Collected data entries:
------------------------------------

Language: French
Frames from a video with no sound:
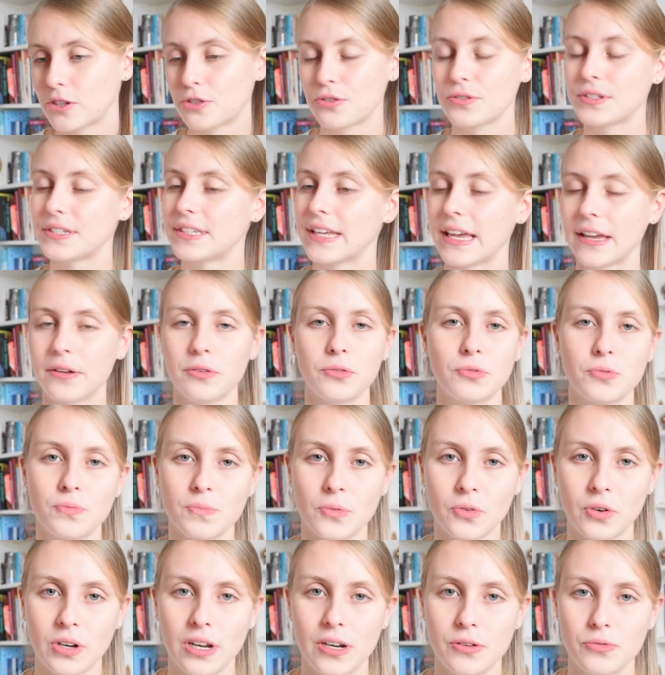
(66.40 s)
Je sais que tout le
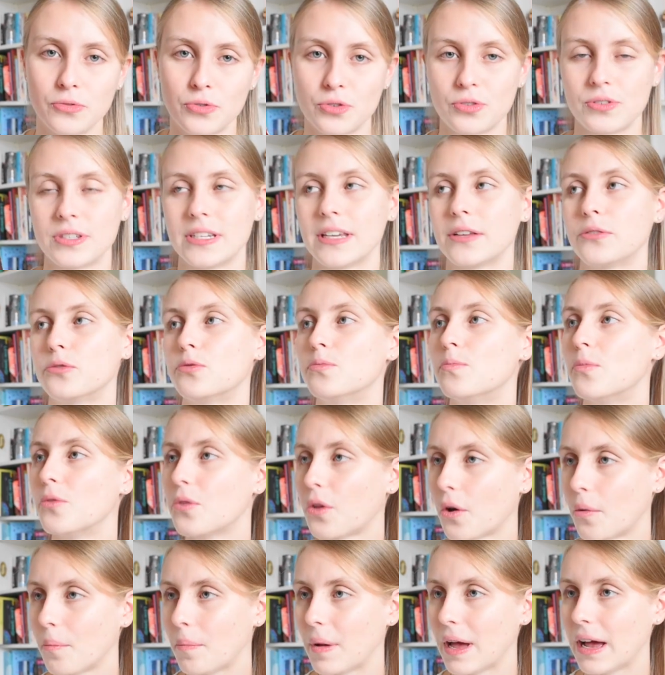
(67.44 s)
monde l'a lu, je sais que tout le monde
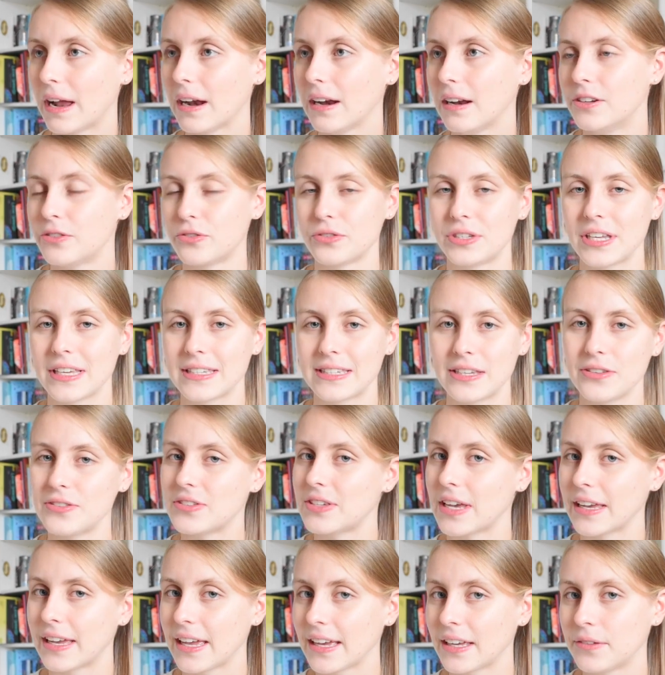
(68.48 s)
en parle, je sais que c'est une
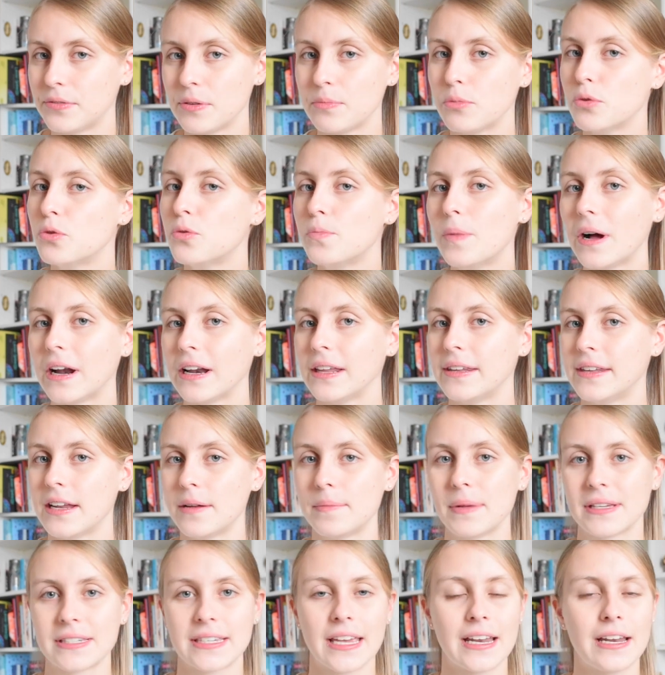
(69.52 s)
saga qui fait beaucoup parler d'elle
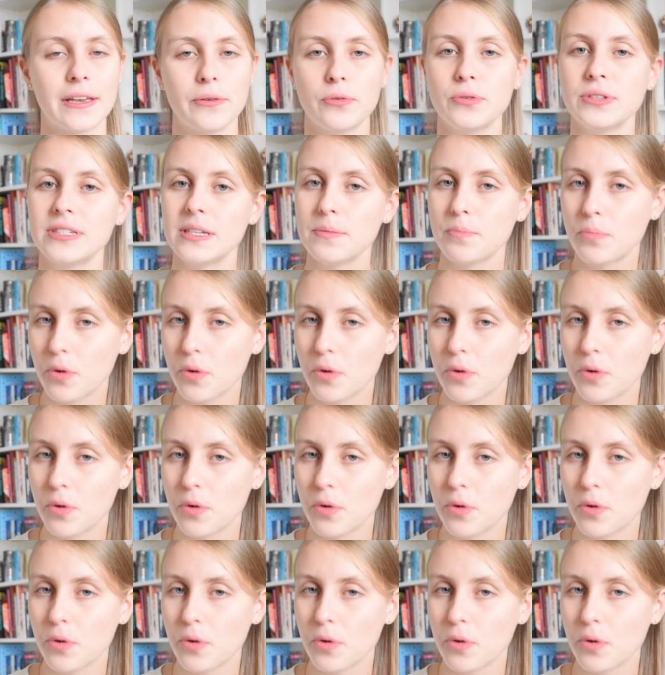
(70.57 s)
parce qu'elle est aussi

------------------------------------

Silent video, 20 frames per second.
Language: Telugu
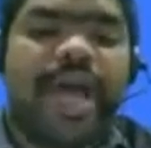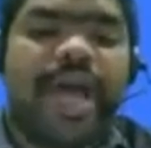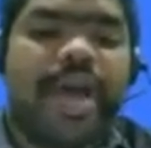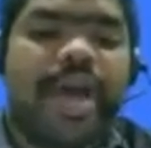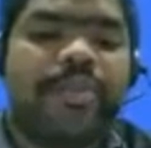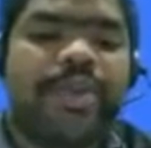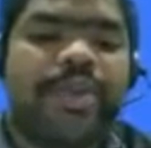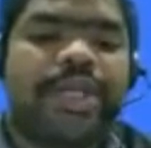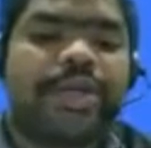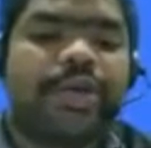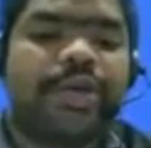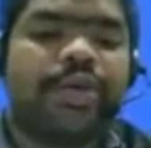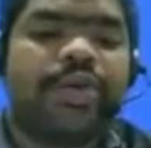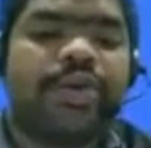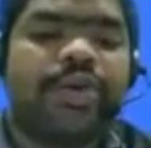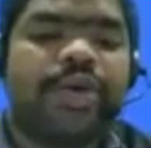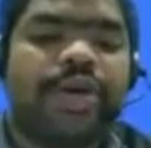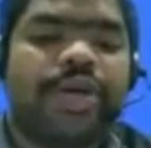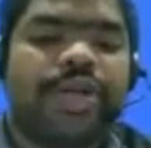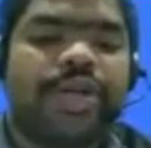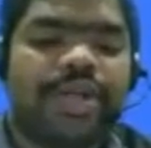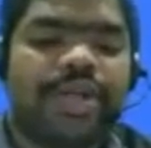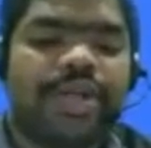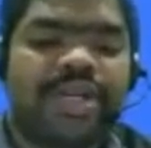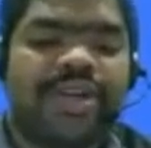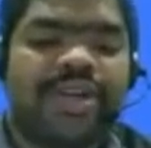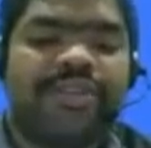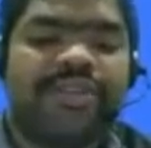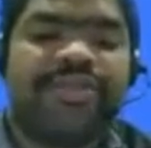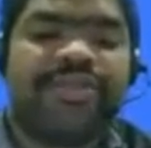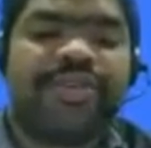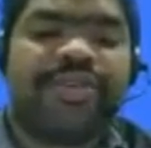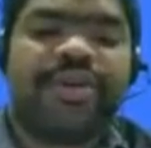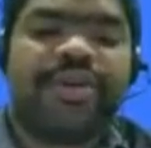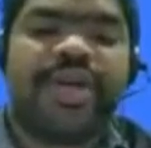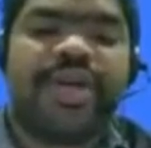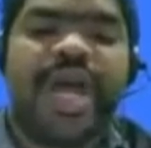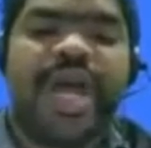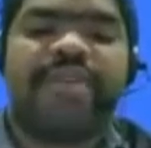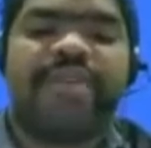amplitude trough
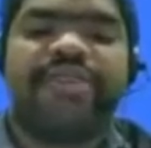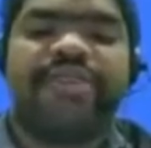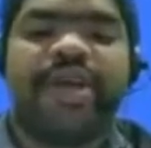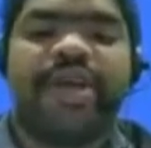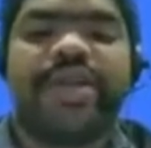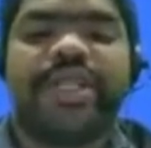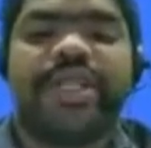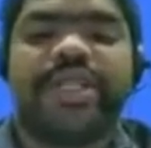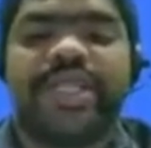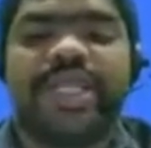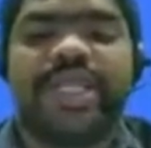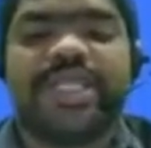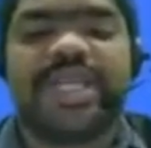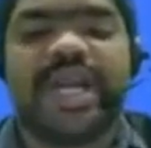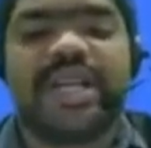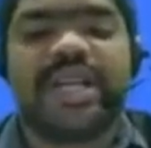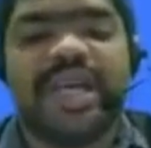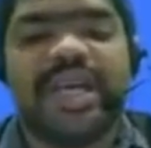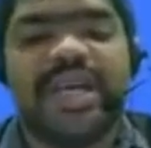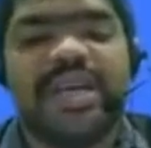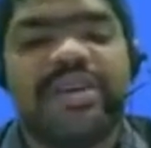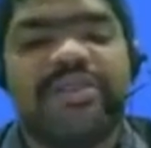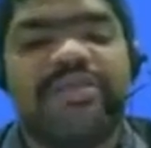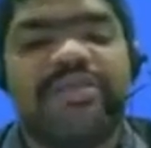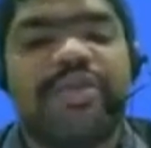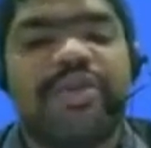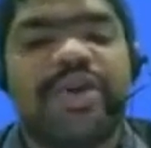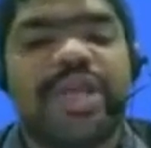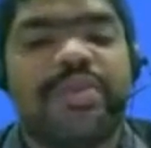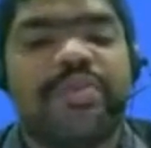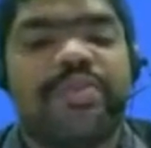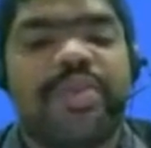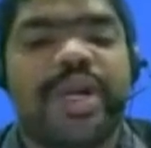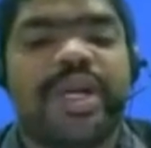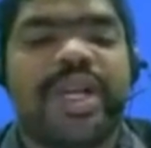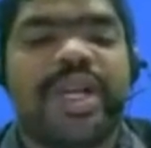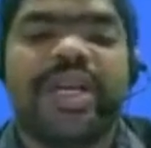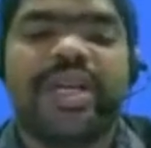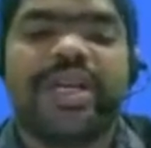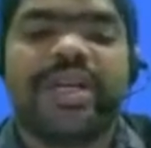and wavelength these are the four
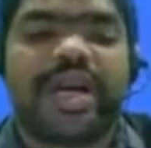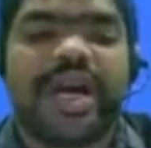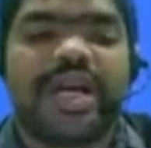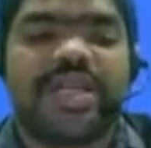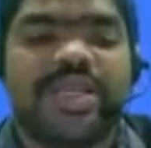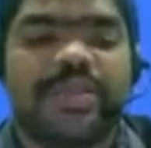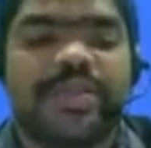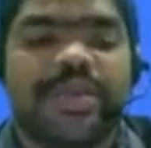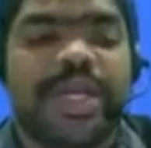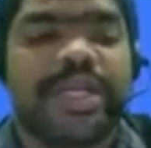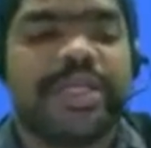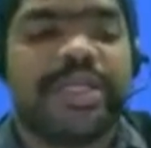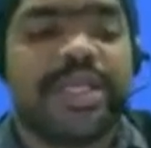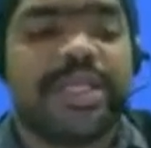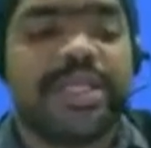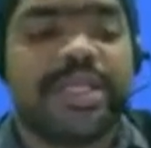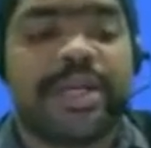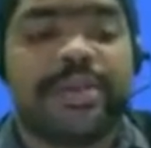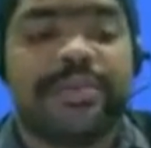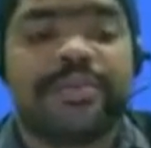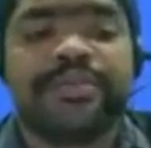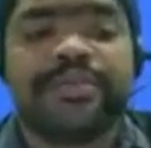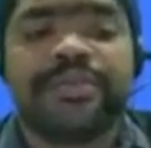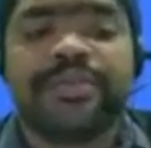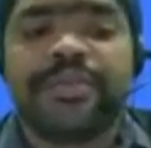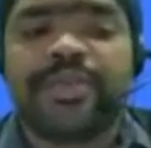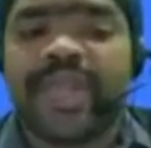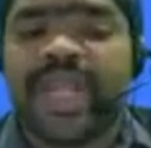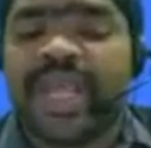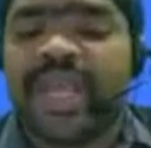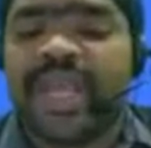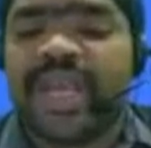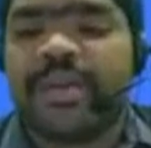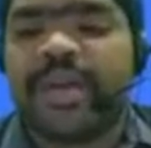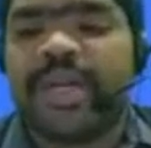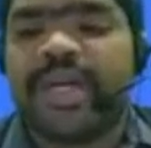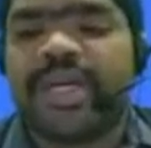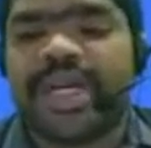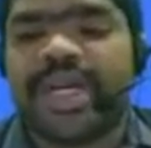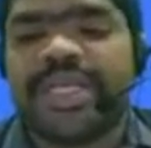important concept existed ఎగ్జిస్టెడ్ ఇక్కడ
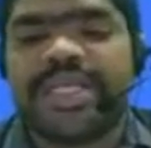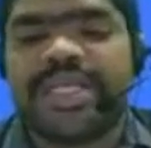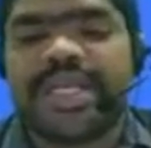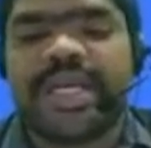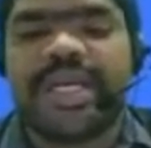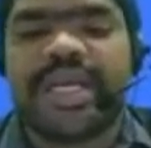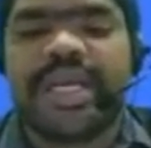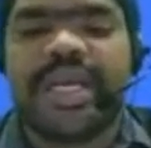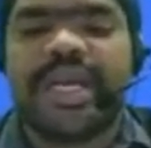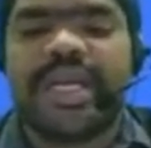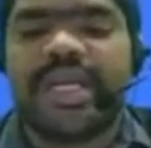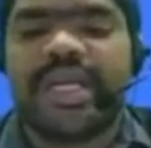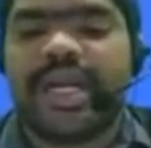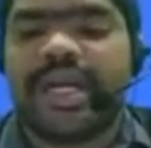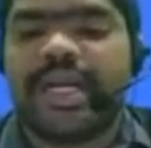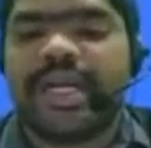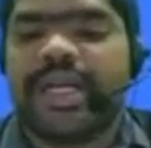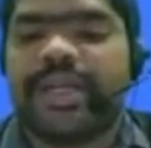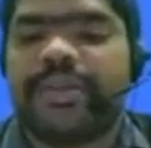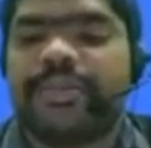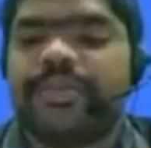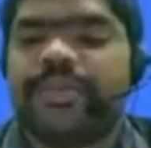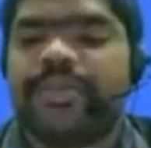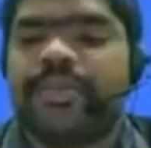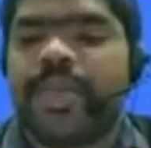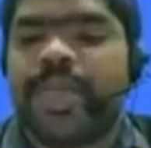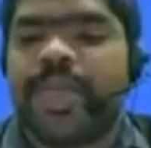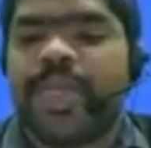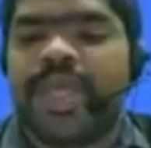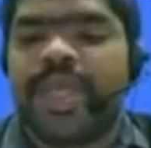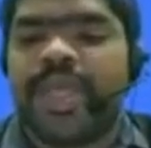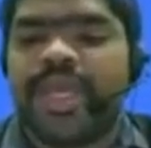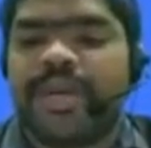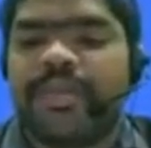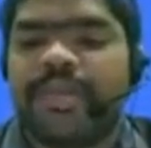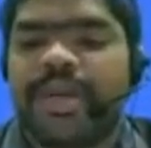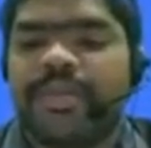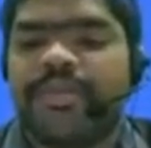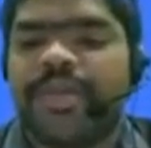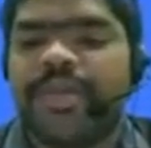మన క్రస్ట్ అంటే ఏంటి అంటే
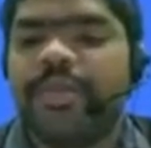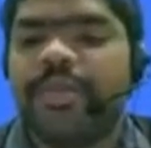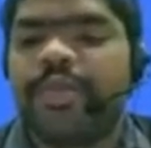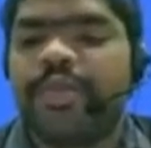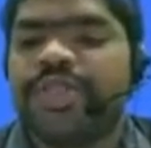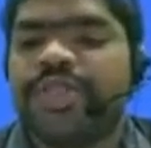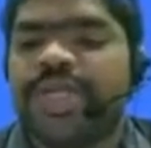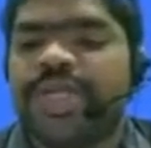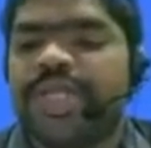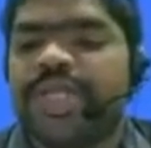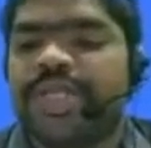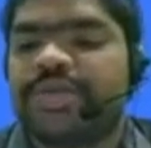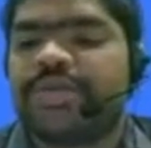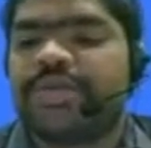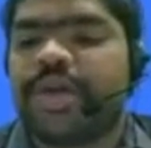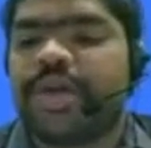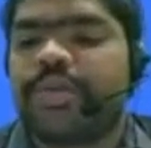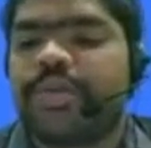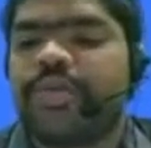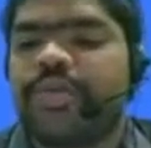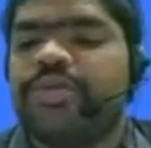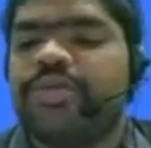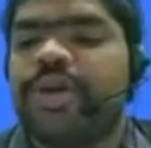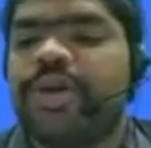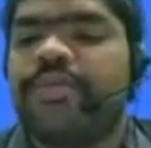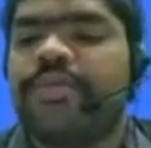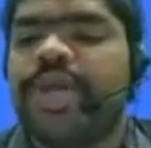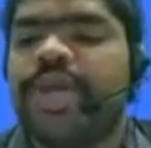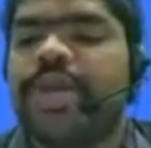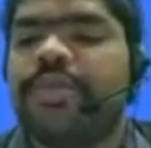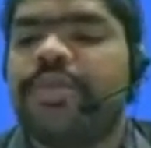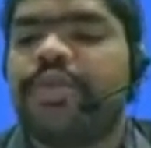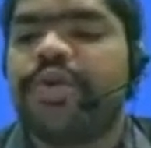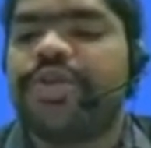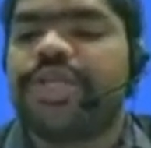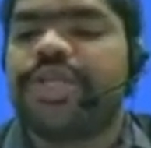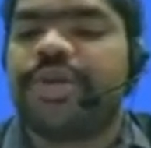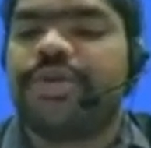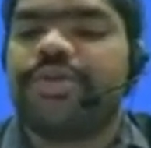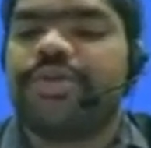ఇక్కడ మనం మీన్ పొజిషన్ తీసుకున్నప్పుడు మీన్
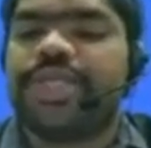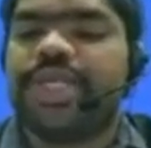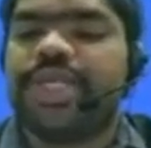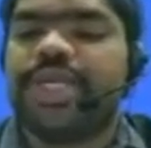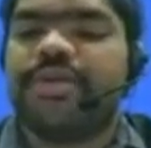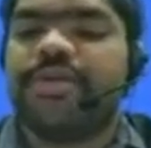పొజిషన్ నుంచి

------------------------------------

Task description: The expected answer is a copy of each line in the records that holds the word "video".

Response area:
Frames from a video with no sound:
Silent video, 20 frames per second.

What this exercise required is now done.